Kar- und Ostertage 2020
ein wahrhaft besonderes Osterfest
Kollektive Depression
Montag, 27. April 2020
"...wenn ich höre, alles andere habe vor dem Schutz von Leben zurückzutreten, dann muss ich sagen: Das ist in dieser Absolutheit nicht richtig. Grundrechte beschränken sich gegenseitig. Wenn es überhaupt einen absoluten Wert in unserem Grundgesetz gibt, dann ist das die Würde des Menschen. Die ist unantastbar. Aber sie schließt nicht aus, dass wir sterben müssen." ⋅1⋅
Memento mori
Foto: Jörg Sieger
In einem Interview mit dem Tagesspiegel formulierte Wolfgang Schäuble diese bemerkenswerten Sätze. Er weitet damit einen Blick, der sich - wie mir scheint - in den letzten Tagen immer mehr zu verengen droht. Medien, Wissenschaft und Politik schauen offenbar nur noch auf eine einzige Bedrohung: steigende Infektions- und Todeszahlen infolge der Corona-Pandemie. Und die einzige Antwort, die im Augenblick von den Verantwortlichen gegeben wird, lautet: das Leben, wie wir es gewohnt waren, möglichst herunterzufahren, um die Zahl der Neuinfektionen zu reduzieren.
Was aber ist das Ziel? Sicher, das erste Ziel ist leicht zu formulieren: Die Infektions- und Todeszahlen zu reduzieren. Aber über dieses Etappenziel hinaus wird momentan kaum wirklich hinausgedacht. Wenn unsere Maßnahmen lediglich weiter auf die Reduzierung der Neuinfektionen abzielen und dies nur durch eine fast völlige Stilllegung der Wirtschaft zu erreichen ist, verlängern wir die gegenwärtige Situation ja nur weiter. Das Virus ist weiter in der Welt und die Bedrohung wird nicht kleiner. Das würde aber letztlich bedeuten, dass wir mit diesem Zustand leben sollen, bis - vielleicht in einem Jahr - ein entsprechender Impfstoff entwickelt ist
Was aber ist dann mit der Würde der Menschen in den Pflegeheimen, deren Einsamkeit weiter zunehmen wird? Was ist mit der Würde der Kinder, die in ihrer Entwicklung - wie immer wieder beteuert wird - Schaden nehmen werden, wenn sie über Monate hinweg vom Umgang mit Gleichaltrigen ferngehalten werden sollen? Was ist mit den Chancen der Jugendlichen, für deren schulische Bildung die derzeitigen Versuche mit häuslichen Aufgaben nicht einmal ein billiger Ersatz sein kann?
Was derzeit Not tut, ist der Blick in die Weite.
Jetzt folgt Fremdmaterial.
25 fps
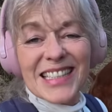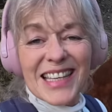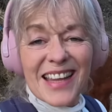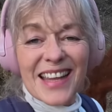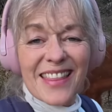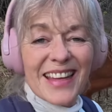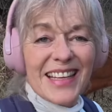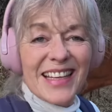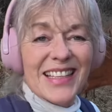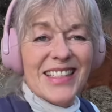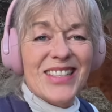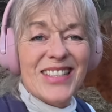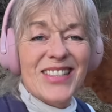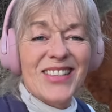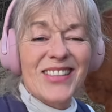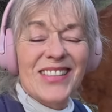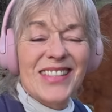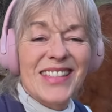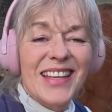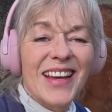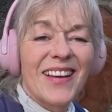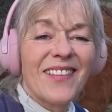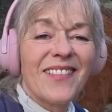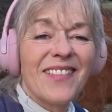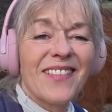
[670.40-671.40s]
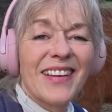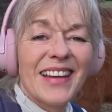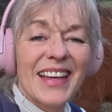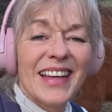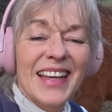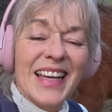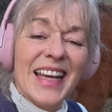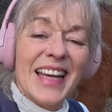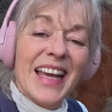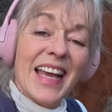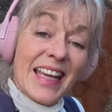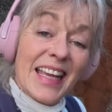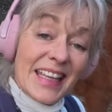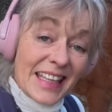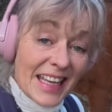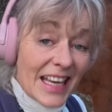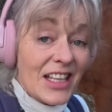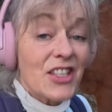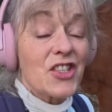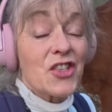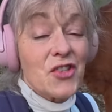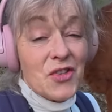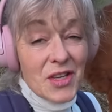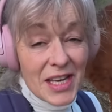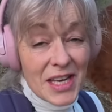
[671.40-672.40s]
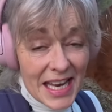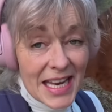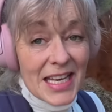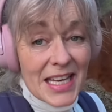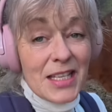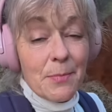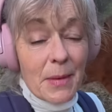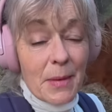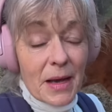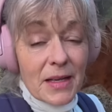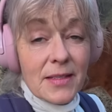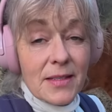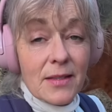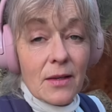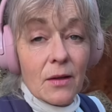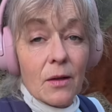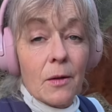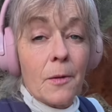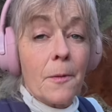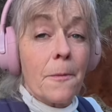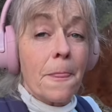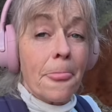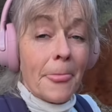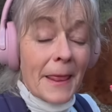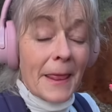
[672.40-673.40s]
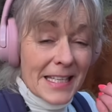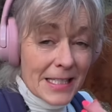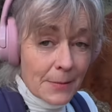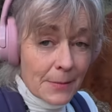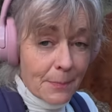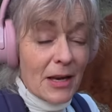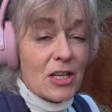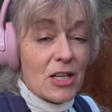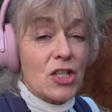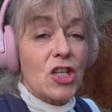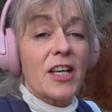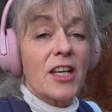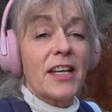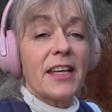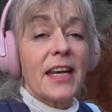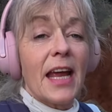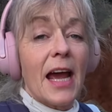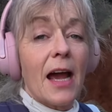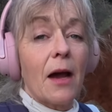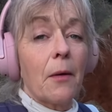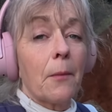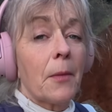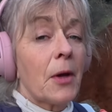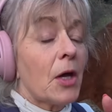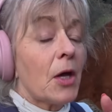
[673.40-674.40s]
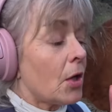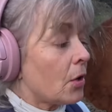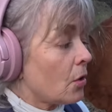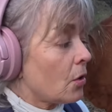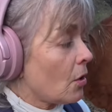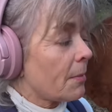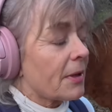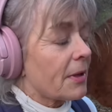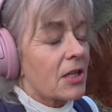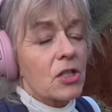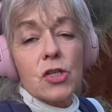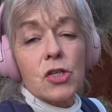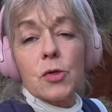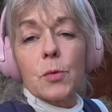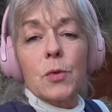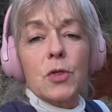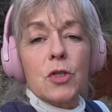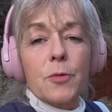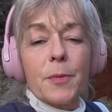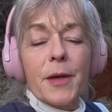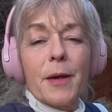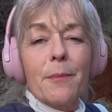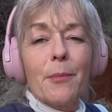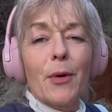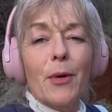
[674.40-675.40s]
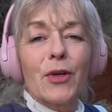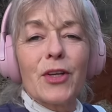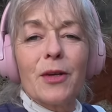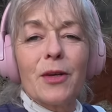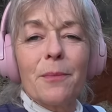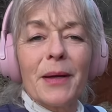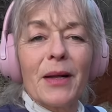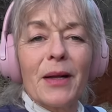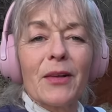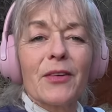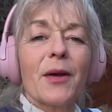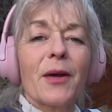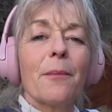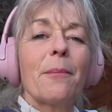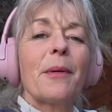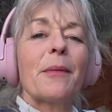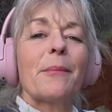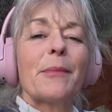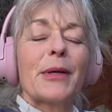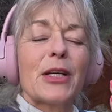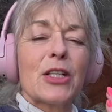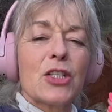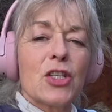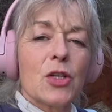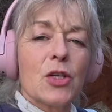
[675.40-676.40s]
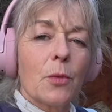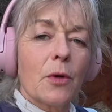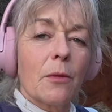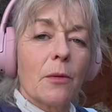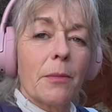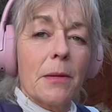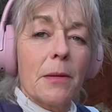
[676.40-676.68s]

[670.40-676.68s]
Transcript: things to yourself. Yes, you need muscle, especially now. Not because you want to be a bodybuilder, but because you want to be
Schockstarre kann keine Antwort auf keine Bedrohung sein. Die Lösungen aber, die momentan diskutiert werden, sind von solcher Starre geprägt. Und sie wurzeln fast allesamt in allen möglichen Ängsten: Angst vor dem Virus, Angst vor der tödlichen Gefahr, Angst vor Überforderung... Und hinzu kommt, alles andere überschattend, die Angst - vor allem von Politikern - falsche Entscheidungen zu treffen.
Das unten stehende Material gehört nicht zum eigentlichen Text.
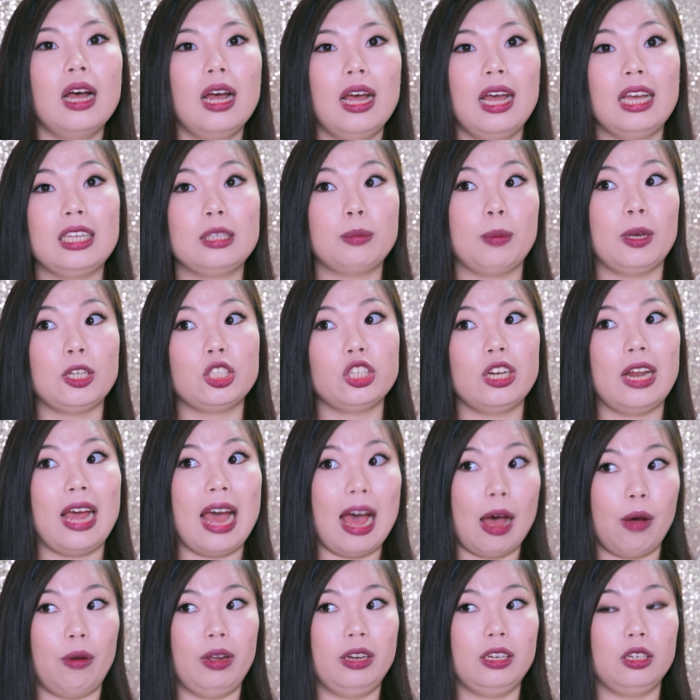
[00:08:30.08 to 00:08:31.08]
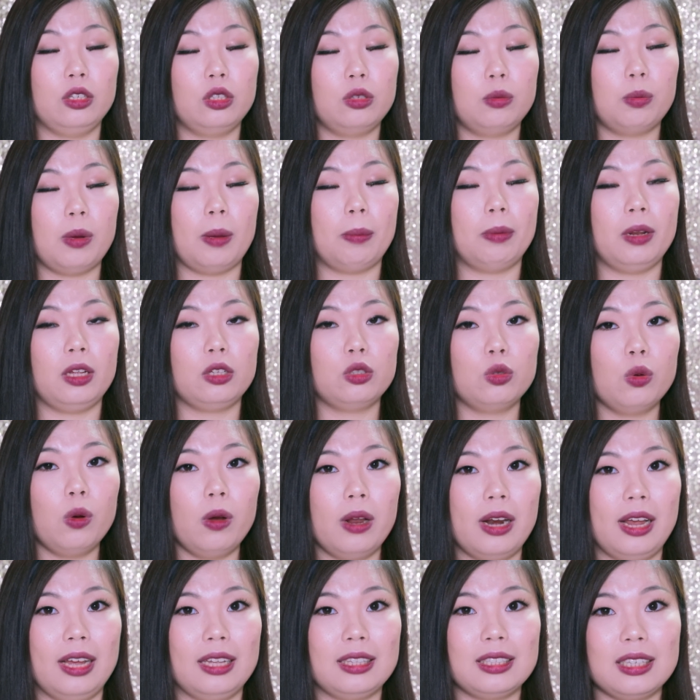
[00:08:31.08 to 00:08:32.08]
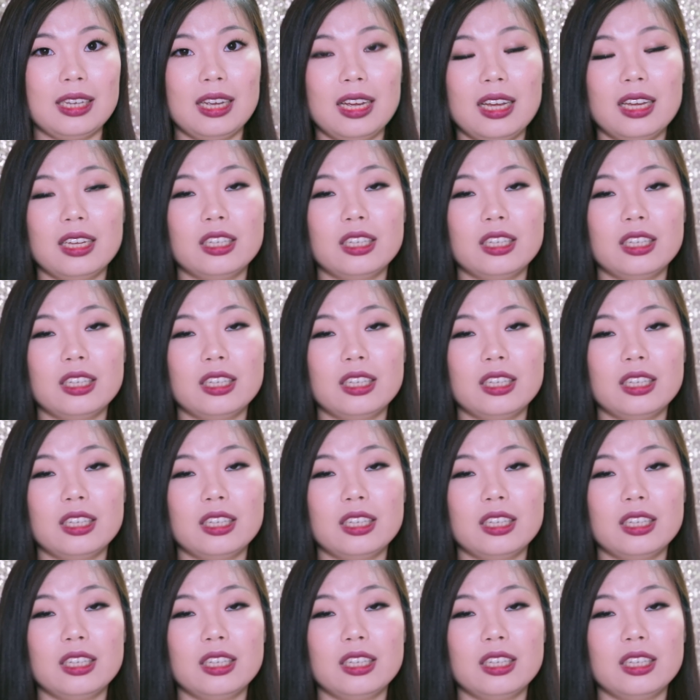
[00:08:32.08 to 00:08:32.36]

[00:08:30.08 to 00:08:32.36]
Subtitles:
especially out in the public toilet.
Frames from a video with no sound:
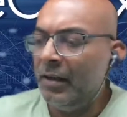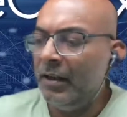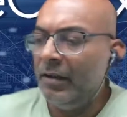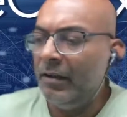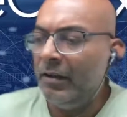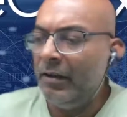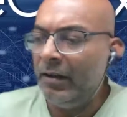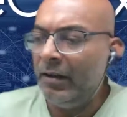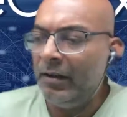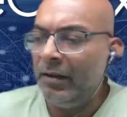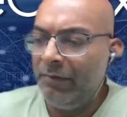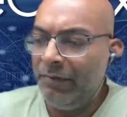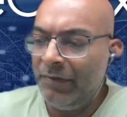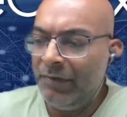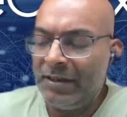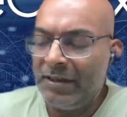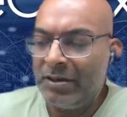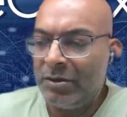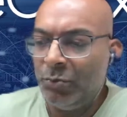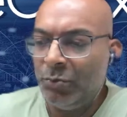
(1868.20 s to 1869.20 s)
The first
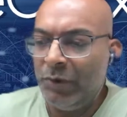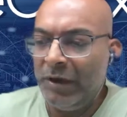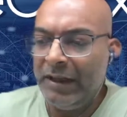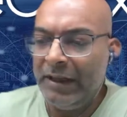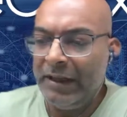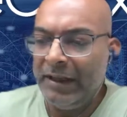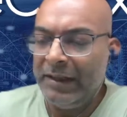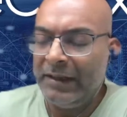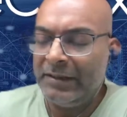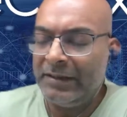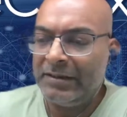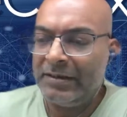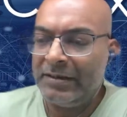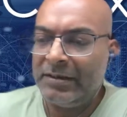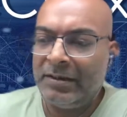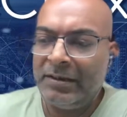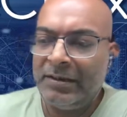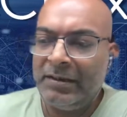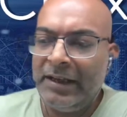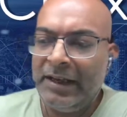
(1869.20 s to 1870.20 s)
one is
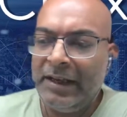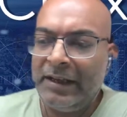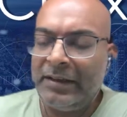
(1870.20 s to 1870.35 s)
that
Angst ist hilfreich. Sie sorgt dafür, dass ich im Augenblick einer Bedrohung rasch reagiere und Kräfte mobilisiere, die es in Gefahrensituationen dringend braucht. Aber genauso rasch muss Angst auch überwunden werden. Wenn sie andauert, dann lähmt sie. Und monatelanges Verharren in der Angst führt zu kollektiver Depression. Nicht auszudenken, wenn man aus lauter Angst vor dem Ansteigen von Sterberaten am Ende den Tod einer ganzen Gesellschaft konstatieren müsste.
Jörg Sieger
Wer im Schutz des Höchsten wohnt, der ruht im Schatten des Allmächtigen. Ich sage zum Herrn: Du meine Zuflucht und meine Burg, mein Gott, auf den ich vertraue. Denn er rettet dich aus der Schlinge des Jägers und aus der Pest des Verderbens. Er beschirmt dich mit seinen Flügeln, unter seinen Schwingen findest du Zuflucht, Schild und Schutz ist seine Treue. Du brauchst dich vor dem Schrecken der Nacht nicht zu fürchten, noch vor dem Pfeil, der am Tag dahinfliegt, nicht vor der Pest, die im Finstern schleicht, vor der Seuche, die wütet am Mittag.